In a message sent by one Downing Street staff member to another at the time, accessed by the BBC, read: “Um. Why is Martin (Reynolds) encouraging a massive gathering in the garden? ” Another asked, “Is this real?”
The email was sent while the confinement restrictions were still in effect. Twelve days later On June 1, the rules in England were relaxed to allow groups of up to six people to meet outdoors.
In a Twitter post on the day of the meeting, when it was 25ºC in London, the Metropolitan Police reminded citizens that they could only relax or exercise outdoors, with their partners or with a single person from another household.
Have you been enjoying the hottest day of the year so far? 🌞
It is important that we all continue to #StayAlert
You can relax, have a picnic, exercise or play sport, as long as you are:
➡️ On your own
➡️ With people you live with
➡️ Just you and one other person pic.twitter.com/LAVe6DScQ5
– Metropolitan Police (@metpoliceuk) May 20, 2020
On the same day of the event, the then Secretary of Culture, Oliver Dowden, gave the information session on coronavirus, in which he confirmed that 363 people in the United Kingdom had died from covid in the previous 24 hours.
“You can meet a non-living person in a public place outdoors as long as they stay two meters apart,” he reminded the public at the briefing.
What restrictions were in effect for England on May 20, 2020?
- Meetings with a single non-living person were only allowed in the open air, with the advice to stay 2m away
- Larger gatherings with non-partners were not allowed, with some exceptions such as funerals or when the meeting was essential for work purposes
- People who could work from home were still asked to do so, but people could attend workplaces if needed
- Schools, nonessential stores, hospitality venues, and hair salons were closed
Both members of Johnson’s Conservative Party and the Labor Party have reacted to the latest controversy.
Health Minister Edward Argar told BBC Breakfast that he understood the “Anger, sadness and discomfort that many will feel for these accusations”.
But he said it was “important” to allow an investigation into the Downing Street meetings before reaching any conclusions.
However, former Scottish Conservative leader Ruth Davidson tweeted: “No one needs an official to tell them if they were on a binge in their own backyard.”
He added that the public was “justly furious” after the sacrifices they made, adding: “What … were some of these people thinking?”

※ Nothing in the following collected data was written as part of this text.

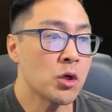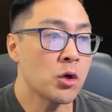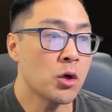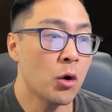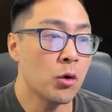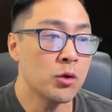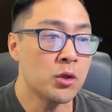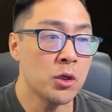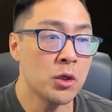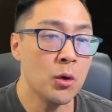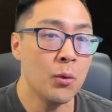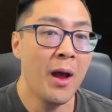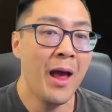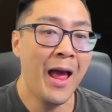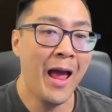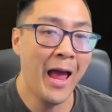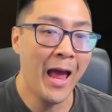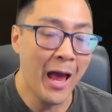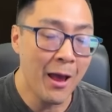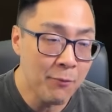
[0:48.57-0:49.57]
go to
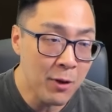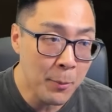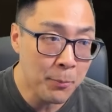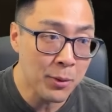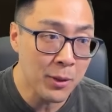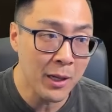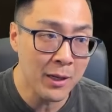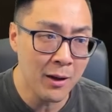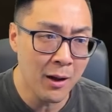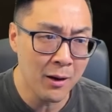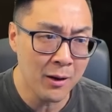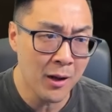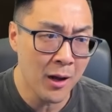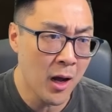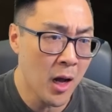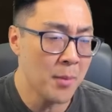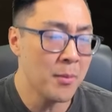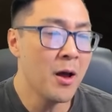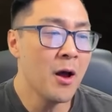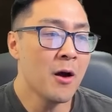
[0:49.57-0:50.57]

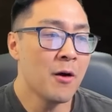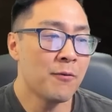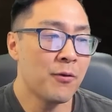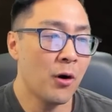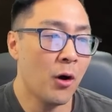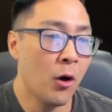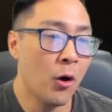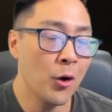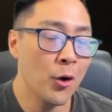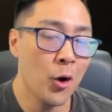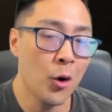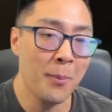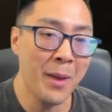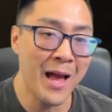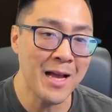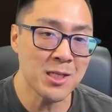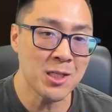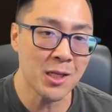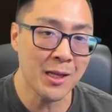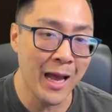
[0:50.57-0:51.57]
heavyplay.com for all your
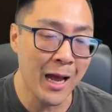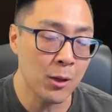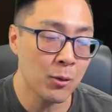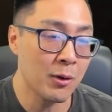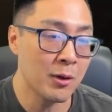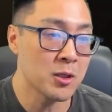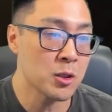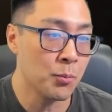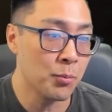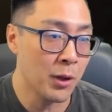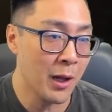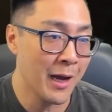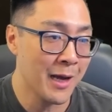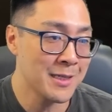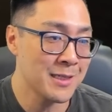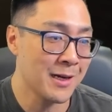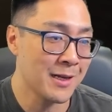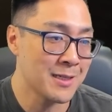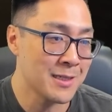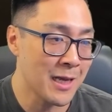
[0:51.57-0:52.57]
Magic the Gathering supplies
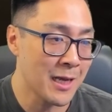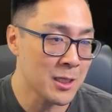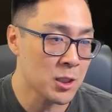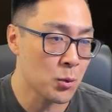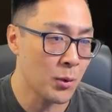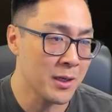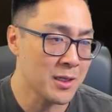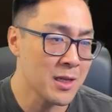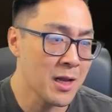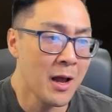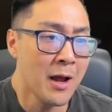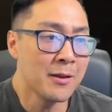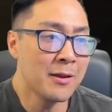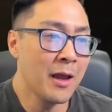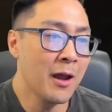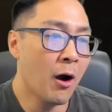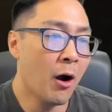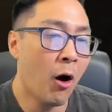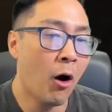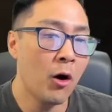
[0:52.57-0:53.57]
and accessories.
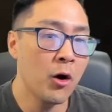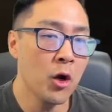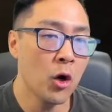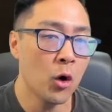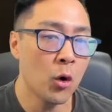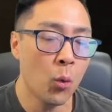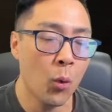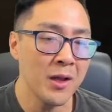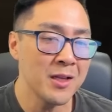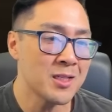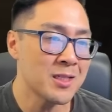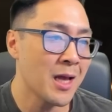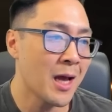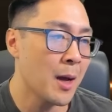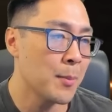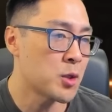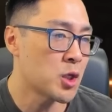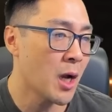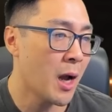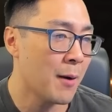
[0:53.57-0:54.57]
They are your
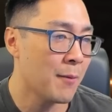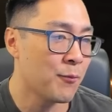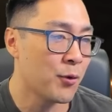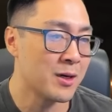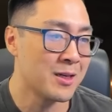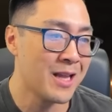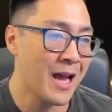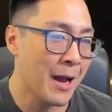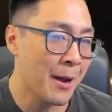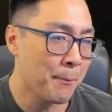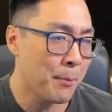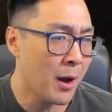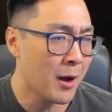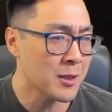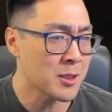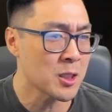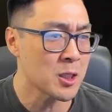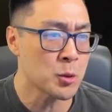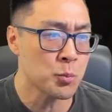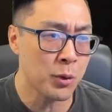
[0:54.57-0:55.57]
one-stop shop for deck
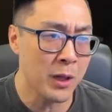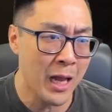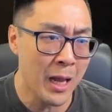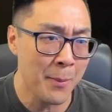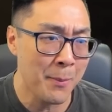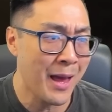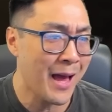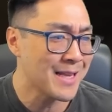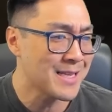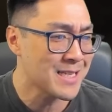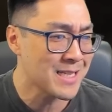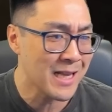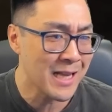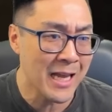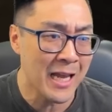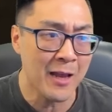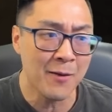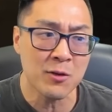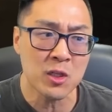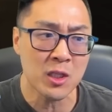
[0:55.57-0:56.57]
boxes, playmats,
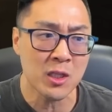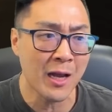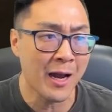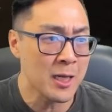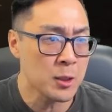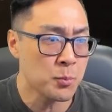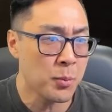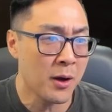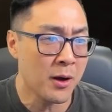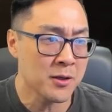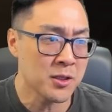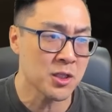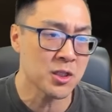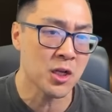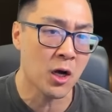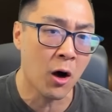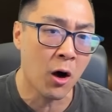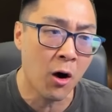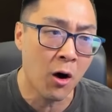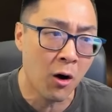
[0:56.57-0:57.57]
sleeves, dice boxes,
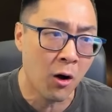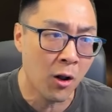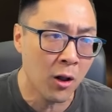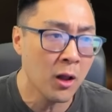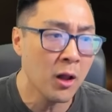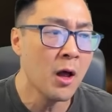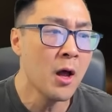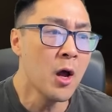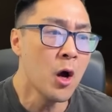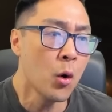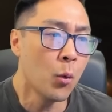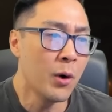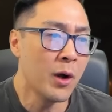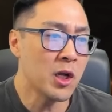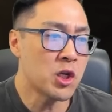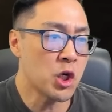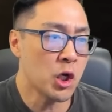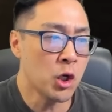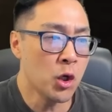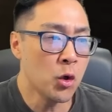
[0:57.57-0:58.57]
all
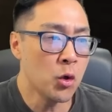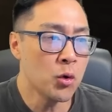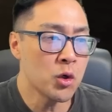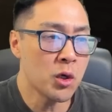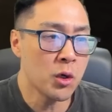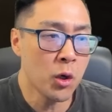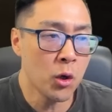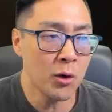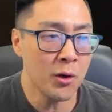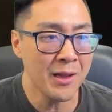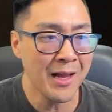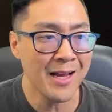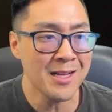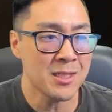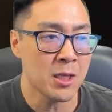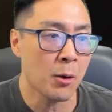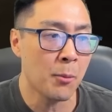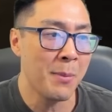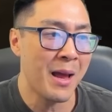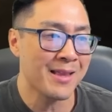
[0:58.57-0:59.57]
which utilize
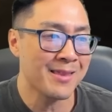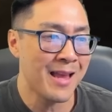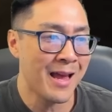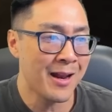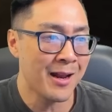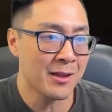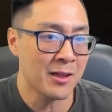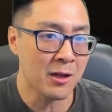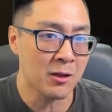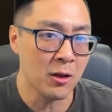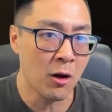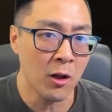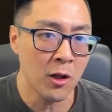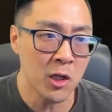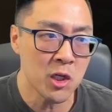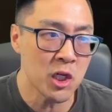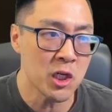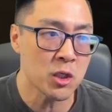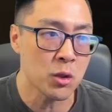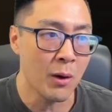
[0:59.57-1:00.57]
their magnetic
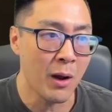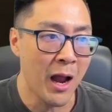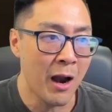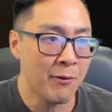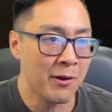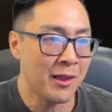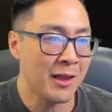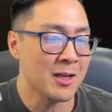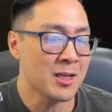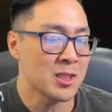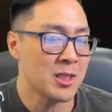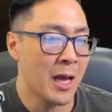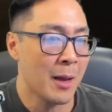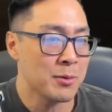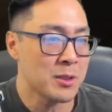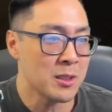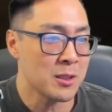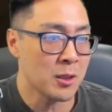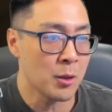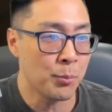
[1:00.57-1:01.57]
technology so everything
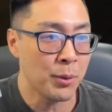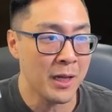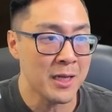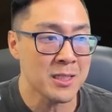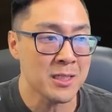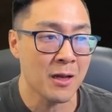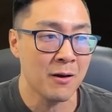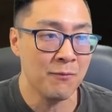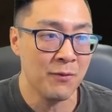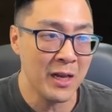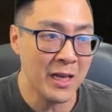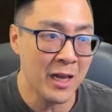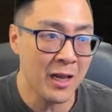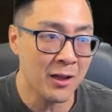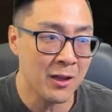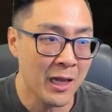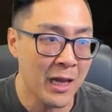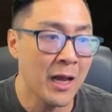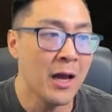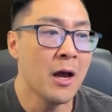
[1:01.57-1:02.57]
snaps into place
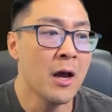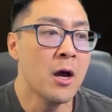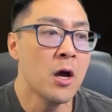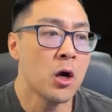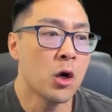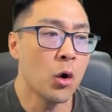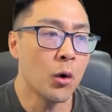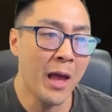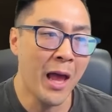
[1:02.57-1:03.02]
conveniently. Go to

Conservative MP Michael Fabricant appeared to defend the meeting, tweeting that meeting outdoors “would not have increased the risk of contagion” and that the invited people “had worked incredibly hard on behalf of everyone.”

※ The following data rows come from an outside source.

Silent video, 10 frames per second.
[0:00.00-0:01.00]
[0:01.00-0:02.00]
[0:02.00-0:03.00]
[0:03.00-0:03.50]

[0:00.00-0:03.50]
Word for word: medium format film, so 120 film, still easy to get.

For their part, Labor said the prime minister would face “serious questions” if it is determined that you attended the event.
Shadow climate change secretary Ed Miliband told the BBC’s Today radio show that the prime minister “cannot flee or hide” from the allegations.

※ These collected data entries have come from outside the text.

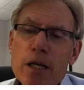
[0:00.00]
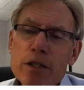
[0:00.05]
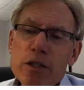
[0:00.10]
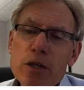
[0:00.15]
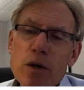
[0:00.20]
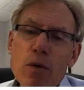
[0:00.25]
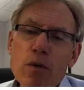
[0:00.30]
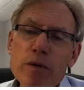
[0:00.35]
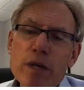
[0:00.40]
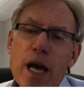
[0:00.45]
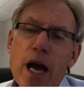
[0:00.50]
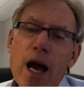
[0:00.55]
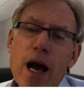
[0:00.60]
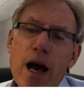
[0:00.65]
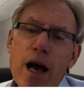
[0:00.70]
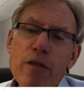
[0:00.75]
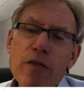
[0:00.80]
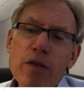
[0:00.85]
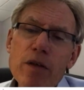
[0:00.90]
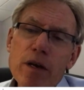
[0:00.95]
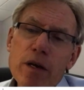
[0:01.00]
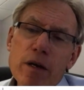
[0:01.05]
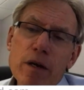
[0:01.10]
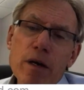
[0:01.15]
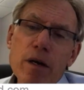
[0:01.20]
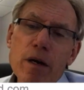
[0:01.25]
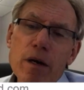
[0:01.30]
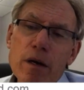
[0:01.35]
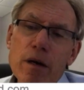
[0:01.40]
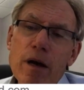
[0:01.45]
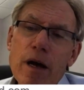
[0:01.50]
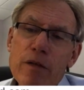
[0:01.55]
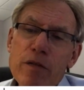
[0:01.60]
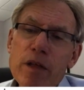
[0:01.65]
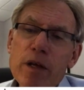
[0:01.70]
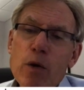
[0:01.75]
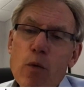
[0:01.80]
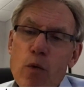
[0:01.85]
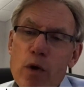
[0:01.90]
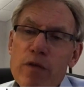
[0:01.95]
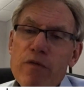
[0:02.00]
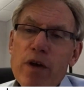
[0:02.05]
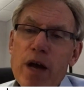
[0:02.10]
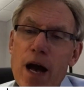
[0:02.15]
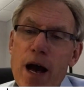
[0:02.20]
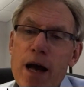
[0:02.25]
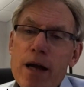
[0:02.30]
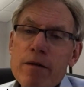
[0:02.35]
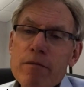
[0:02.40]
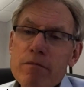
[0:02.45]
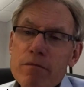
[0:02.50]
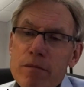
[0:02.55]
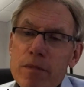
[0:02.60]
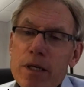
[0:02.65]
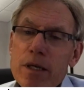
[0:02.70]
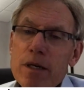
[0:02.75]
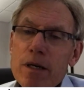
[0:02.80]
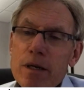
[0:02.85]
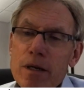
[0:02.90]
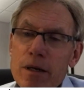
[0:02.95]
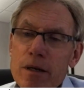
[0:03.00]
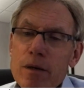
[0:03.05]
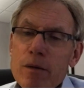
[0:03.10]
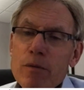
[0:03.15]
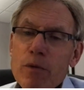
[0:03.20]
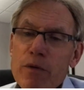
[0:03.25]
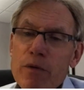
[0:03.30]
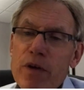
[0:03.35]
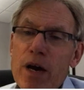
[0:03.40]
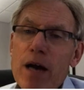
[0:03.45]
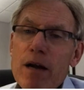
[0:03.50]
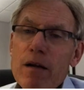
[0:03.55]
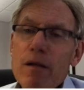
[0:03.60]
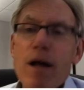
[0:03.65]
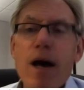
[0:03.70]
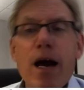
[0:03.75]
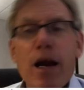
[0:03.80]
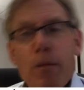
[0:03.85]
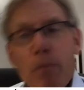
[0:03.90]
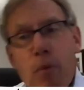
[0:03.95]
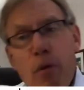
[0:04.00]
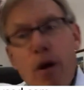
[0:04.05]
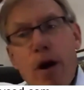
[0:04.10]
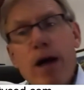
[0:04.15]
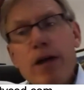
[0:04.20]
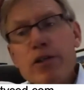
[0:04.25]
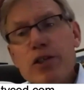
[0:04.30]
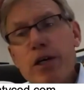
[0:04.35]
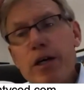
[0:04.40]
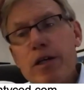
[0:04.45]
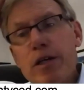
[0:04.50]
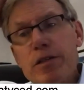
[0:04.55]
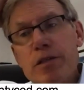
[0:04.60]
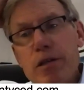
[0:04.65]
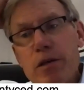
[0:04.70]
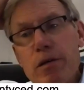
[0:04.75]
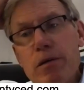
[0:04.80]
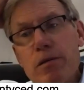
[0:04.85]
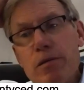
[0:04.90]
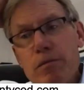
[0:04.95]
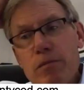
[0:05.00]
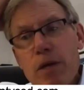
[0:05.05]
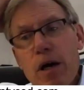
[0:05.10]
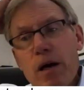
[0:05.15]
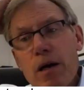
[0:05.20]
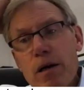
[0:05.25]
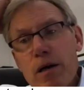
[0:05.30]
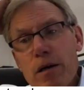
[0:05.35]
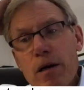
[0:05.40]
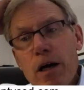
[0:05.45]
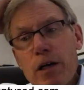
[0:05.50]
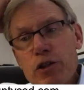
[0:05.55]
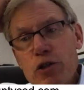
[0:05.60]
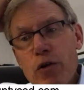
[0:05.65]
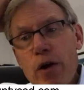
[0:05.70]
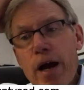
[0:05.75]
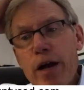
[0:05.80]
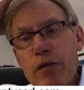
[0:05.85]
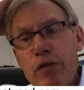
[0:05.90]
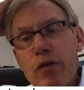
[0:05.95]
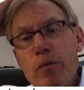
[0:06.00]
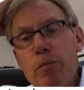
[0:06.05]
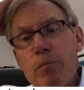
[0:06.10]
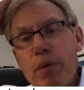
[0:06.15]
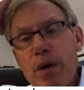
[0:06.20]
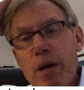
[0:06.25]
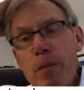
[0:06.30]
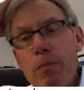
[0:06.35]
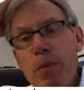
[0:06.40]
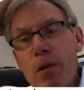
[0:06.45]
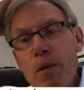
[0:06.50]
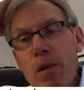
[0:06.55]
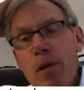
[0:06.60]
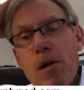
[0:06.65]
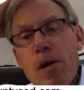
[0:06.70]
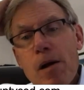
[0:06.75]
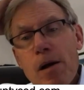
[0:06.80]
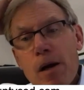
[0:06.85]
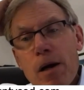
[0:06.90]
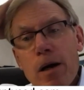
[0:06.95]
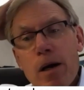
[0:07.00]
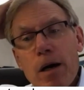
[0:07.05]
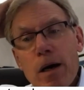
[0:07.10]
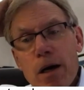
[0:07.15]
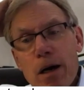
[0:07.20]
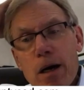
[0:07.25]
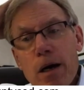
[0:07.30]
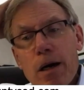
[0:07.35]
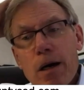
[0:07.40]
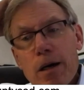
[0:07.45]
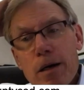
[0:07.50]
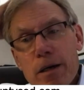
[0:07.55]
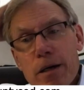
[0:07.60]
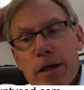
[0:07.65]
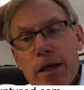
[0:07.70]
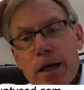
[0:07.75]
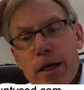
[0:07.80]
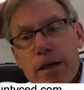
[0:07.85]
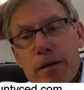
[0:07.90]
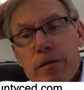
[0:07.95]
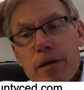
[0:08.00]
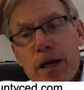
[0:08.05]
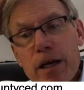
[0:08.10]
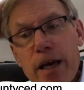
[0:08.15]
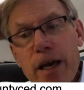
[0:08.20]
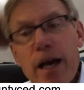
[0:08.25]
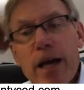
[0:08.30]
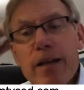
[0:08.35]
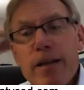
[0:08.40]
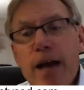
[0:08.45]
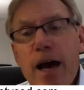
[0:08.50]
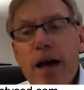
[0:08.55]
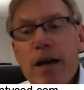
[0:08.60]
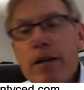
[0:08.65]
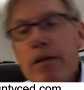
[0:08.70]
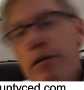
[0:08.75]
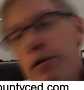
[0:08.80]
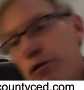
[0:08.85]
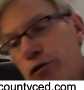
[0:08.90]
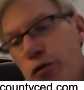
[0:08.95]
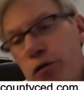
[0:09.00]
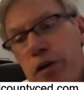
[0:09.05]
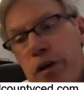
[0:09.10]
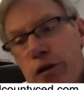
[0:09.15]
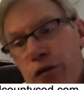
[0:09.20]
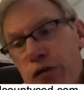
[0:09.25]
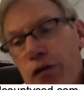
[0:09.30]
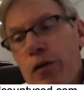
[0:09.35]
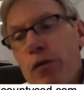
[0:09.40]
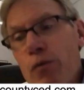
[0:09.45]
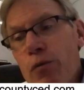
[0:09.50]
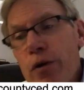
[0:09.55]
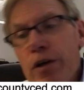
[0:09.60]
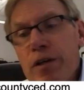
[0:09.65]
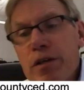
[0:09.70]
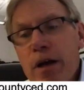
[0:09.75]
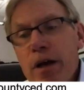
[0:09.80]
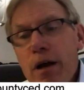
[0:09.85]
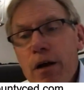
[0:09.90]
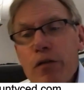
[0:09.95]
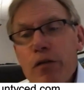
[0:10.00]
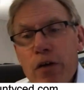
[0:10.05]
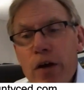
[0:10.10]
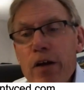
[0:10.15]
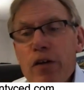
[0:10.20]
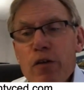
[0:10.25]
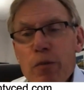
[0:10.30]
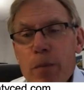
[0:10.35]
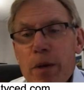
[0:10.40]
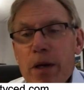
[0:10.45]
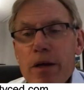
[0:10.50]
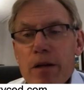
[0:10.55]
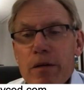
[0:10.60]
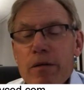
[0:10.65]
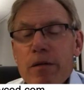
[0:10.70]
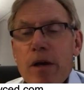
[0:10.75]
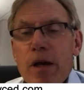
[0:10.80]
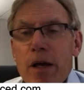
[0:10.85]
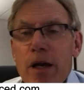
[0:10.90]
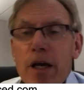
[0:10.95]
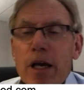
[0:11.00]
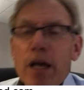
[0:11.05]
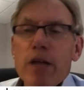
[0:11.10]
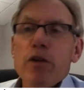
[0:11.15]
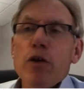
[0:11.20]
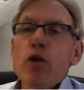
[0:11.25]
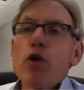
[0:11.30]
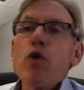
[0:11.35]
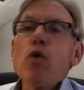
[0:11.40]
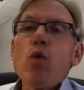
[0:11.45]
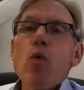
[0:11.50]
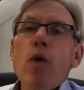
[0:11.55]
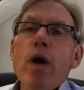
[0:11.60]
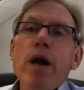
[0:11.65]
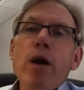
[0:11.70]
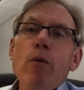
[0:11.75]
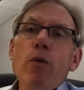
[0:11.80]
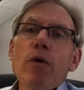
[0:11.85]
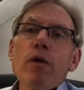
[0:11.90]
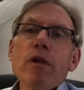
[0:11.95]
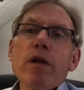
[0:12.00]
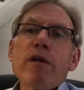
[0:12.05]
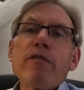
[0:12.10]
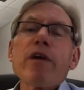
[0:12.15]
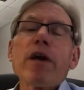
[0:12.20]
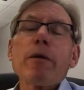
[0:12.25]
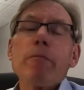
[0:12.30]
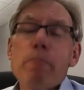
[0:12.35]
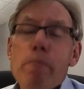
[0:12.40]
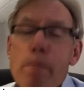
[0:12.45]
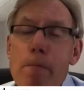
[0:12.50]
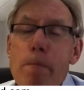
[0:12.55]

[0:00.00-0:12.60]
So yeah, I think we've got a lot of projects that will attract some people, and again, not in the traditional retail sense, but in the new way we're living.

“This speaks of a rotten culture at the heart of this government and the rotten culture begins with the person in charge,” he added.
Labor Deputy Leader Angela Rayner said “Boris Johnson has consistently shown that he does not consider the rules he sets for everyone else.”
“It makes me sick to think about that”
Hannah Brady, a spokeswoman for a group of families affected by COVID-19, said her father had died four days before the email was sent.
“At that time, everyone would have known that going to a party was wrong, so how can those who govern the country have thought it was right?” He asks.
“To make matters worse, in September of last year I sat in that very garden, looked the prime minister in the eye and told him how my father had died,” added Brady.
“He told me that he had done everything possible to protect my father, knowing that he had partied in that same place the same day that my father’s death certificate was signed. It makes me sick to think about that.